WHAT IS REQUIRED: Copy out every line of the data exactly.

DATA TO USE:
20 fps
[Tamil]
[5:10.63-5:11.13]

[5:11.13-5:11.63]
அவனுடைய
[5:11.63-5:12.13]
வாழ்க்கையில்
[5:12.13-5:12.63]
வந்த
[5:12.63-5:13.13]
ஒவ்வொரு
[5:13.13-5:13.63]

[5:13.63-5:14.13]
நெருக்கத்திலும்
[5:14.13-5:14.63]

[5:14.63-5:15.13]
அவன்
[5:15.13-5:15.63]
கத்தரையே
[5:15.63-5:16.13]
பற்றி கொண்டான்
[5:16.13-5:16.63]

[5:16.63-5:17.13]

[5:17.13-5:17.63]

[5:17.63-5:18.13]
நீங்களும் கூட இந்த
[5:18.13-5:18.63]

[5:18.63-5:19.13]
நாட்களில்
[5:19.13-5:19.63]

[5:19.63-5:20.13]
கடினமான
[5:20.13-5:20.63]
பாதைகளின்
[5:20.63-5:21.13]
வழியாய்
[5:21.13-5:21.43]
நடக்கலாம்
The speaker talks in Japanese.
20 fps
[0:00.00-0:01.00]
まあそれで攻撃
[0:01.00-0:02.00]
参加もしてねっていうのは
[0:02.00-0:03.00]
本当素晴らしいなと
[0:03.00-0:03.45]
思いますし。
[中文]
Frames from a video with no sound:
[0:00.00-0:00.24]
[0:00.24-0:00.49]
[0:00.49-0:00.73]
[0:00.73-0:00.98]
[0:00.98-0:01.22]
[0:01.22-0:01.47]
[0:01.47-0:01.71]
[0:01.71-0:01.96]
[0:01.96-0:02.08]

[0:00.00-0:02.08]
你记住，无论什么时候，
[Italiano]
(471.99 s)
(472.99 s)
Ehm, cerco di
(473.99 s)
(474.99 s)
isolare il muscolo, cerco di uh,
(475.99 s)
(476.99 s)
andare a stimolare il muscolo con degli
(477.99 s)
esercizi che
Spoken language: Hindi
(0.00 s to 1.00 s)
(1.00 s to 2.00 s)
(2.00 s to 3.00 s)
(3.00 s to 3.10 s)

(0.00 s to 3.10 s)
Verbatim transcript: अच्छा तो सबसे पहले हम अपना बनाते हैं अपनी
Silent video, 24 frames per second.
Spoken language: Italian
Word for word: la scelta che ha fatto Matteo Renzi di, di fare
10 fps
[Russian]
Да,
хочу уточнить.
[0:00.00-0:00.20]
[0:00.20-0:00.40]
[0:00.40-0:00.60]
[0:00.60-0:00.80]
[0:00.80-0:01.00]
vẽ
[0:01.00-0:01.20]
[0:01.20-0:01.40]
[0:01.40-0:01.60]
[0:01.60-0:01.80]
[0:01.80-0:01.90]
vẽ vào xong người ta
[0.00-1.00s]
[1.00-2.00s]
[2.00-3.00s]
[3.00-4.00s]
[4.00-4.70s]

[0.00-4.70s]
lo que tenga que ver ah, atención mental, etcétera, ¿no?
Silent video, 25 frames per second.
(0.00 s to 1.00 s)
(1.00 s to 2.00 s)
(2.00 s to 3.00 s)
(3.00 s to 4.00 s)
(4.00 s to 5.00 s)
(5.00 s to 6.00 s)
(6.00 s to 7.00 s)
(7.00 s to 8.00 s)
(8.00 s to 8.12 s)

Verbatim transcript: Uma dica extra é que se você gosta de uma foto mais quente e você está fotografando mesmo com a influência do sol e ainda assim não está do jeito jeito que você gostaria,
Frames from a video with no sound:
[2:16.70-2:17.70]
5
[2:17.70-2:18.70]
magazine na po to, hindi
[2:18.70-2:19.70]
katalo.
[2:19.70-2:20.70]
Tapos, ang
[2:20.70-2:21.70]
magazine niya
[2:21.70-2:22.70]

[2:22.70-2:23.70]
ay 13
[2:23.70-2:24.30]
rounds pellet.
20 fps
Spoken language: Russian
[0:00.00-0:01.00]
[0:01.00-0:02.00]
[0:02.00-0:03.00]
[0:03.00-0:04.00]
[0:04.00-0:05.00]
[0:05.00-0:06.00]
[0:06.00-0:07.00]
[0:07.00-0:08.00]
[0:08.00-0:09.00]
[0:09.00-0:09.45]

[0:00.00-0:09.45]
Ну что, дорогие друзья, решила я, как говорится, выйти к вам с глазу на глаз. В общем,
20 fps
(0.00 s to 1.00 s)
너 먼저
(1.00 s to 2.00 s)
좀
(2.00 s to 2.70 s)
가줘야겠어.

ANSWER SPACE:
20 fps
[Tamil]
[5:10.63-5:11.13]

[5:11.13-5:11.63]
அவனுடைய
[5:11.63-5:12.13]
வாழ்க்கையில்
[5:12.13-5:12.63]
வந்த
[5:12.63-5:13.13]
ஒவ்வொரு
[5:13.13-5:13.63]

[5:13.63-5:14.13]
நெருக்கத்திலும்
[5:14.13-5:14.63]

[5:14.63-5:15.13]
அவன்
[5:15.13-5:15.63]
கத்தரையே
[5:15.63-5:16.13]
பற்றி கொண்டான்
[5:16.13-5:16.63]

[5:16.63-5:17.13]

[5:17.13-5:17.63]

[5:17.63-5:18.13]
நீங்களும் கூட இந்த
[5:18.13-5:18.63]

[5:18.63-5:19.13]
நாட்களில்
[5:19.13-5:19.63]

[5:19.63-5:20.13]
கடினமான
[5:20.13-5:20.63]
பாதைகளின்
[5:20.63-5:21.13]
வழியாய்
[5:21.13-5:21.43]
நடக்கலாம்
The speaker talks in Japanese.
20 fps
[0:00.00-0:01.00]
まあそれで攻撃
[0:01.00-0:02.00]
参加もしてねっていうのは
[0:02.00-0:03.00]
本当素晴らしいなと
[0:03.00-0:03.45]
思いますし。
[中文]
Frames from a video with no sound:
[0:00.00-0:00.24]
[0:00.24-0:00.49]
[0:00.49-0:00.73]
[0:00.73-0:00.98]
[0:00.98-0:01.22]
[0:01.22-0:01.47]
[0:01.47-0:01.71]
[0:01.71-0:01.96]
[0:01.96-0:02.08]

[0:00.00-0:02.08]
你记住，无论什么时候，
[Italiano]
(471.99 s)
(472.99 s)
Ehm, cerco di
(473.99 s)
(474.99 s)
isolare il muscolo, cerco di uh,
(475.99 s)
(476.99 s)
andare a stimolare il muscolo con degli
(477.99 s)
esercizi che
Spoken language: Hindi
(0.00 s to 1.00 s)
(1.00 s to 2.00 s)
(2.00 s to 3.00 s)
(3.00 s to 3.10 s)

(0.00 s to 3.10 s)
Verbatim transcript: अच्छा तो सबसे पहले हम अपना बनाते हैं अपनी
Silent video, 24 frames per second.
Spoken language: Italian
Word for word: la scelta che ha fatto Matteo Renzi di, di fare
10 fps
[Russian]
Да,
хочу уточнить.
[0:00.00-0:00.20]
[0:00.20-0:00.40]
[0:00.40-0:00.60]
[0:00.60-0:00.80]
[0:00.80-0:01.00]
vẽ
[0:01.00-0:01.20]
[0:01.20-0:01.40]
[0:01.40-0:01.60]
[0:01.60-0:01.80]
[0:01.80-0:01.90]
vẽ vào xong người ta
[0.00-1.00s]
[1.00-2.00s]
[2.00-3.00s]
[3.00-4.00s]
[4.00-4.70s]

[0.00-4.70s]
lo que tenga que ver ah, atención mental, etcétera, ¿no?
Silent video, 25 frames per second.
(0.00 s to 1.00 s)
(1.00 s to 2.00 s)
(2.00 s to 3.00 s)
(3.00 s to 4.00 s)
(4.00 s to 5.00 s)
(5.00 s to 6.00 s)
(6.00 s to 7.00 s)
(7.00 s to 8.00 s)
(8.00 s to 8.12 s)

Verbatim transcript: Uma dica extra é que se você gosta de uma foto mais quente e você está fotografando mesmo com a influência do sol e ainda assim não está do jeito jeito que você gostaria,
Frames from a video with no sound:
[2:16.70-2:17.70]
5
[2:17.70-2:18.70]
magazine na po to, hindi
[2:18.70-2:19.70]
katalo.
[2:19.70-2:20.70]
Tapos, ang
[2:20.70-2:21.70]
magazine niya
[2:21.70-2:22.70]

[2:22.70-2:23.70]
ay 13
[2:23.70-2:24.30]
rounds pellet.
20 fps
Spoken language: Russian
[0:00.00-0:01.00]
[0:01.00-0:02.00]
[0:02.00-0:03.00]
[0:03.00-0:04.00]
[0:04.00-0:05.00]
[0:05.00-0:06.00]
[0:06.00-0:07.00]
[0:07.00-0:08.00]
[0:08.00-0:09.00]
[0:09.00-0:09.45]

[0:00.00-0:09.45]
Ну что, дорогие друзья, решила я, как говорится, выйти к вам с глазу на глаз. В общем,
20 fps
(0.00 s to 1.00 s)
너 먼저
(1.00 s to 2.00 s)
좀
(2.00 s to 2.70 s)
가줘야겠어.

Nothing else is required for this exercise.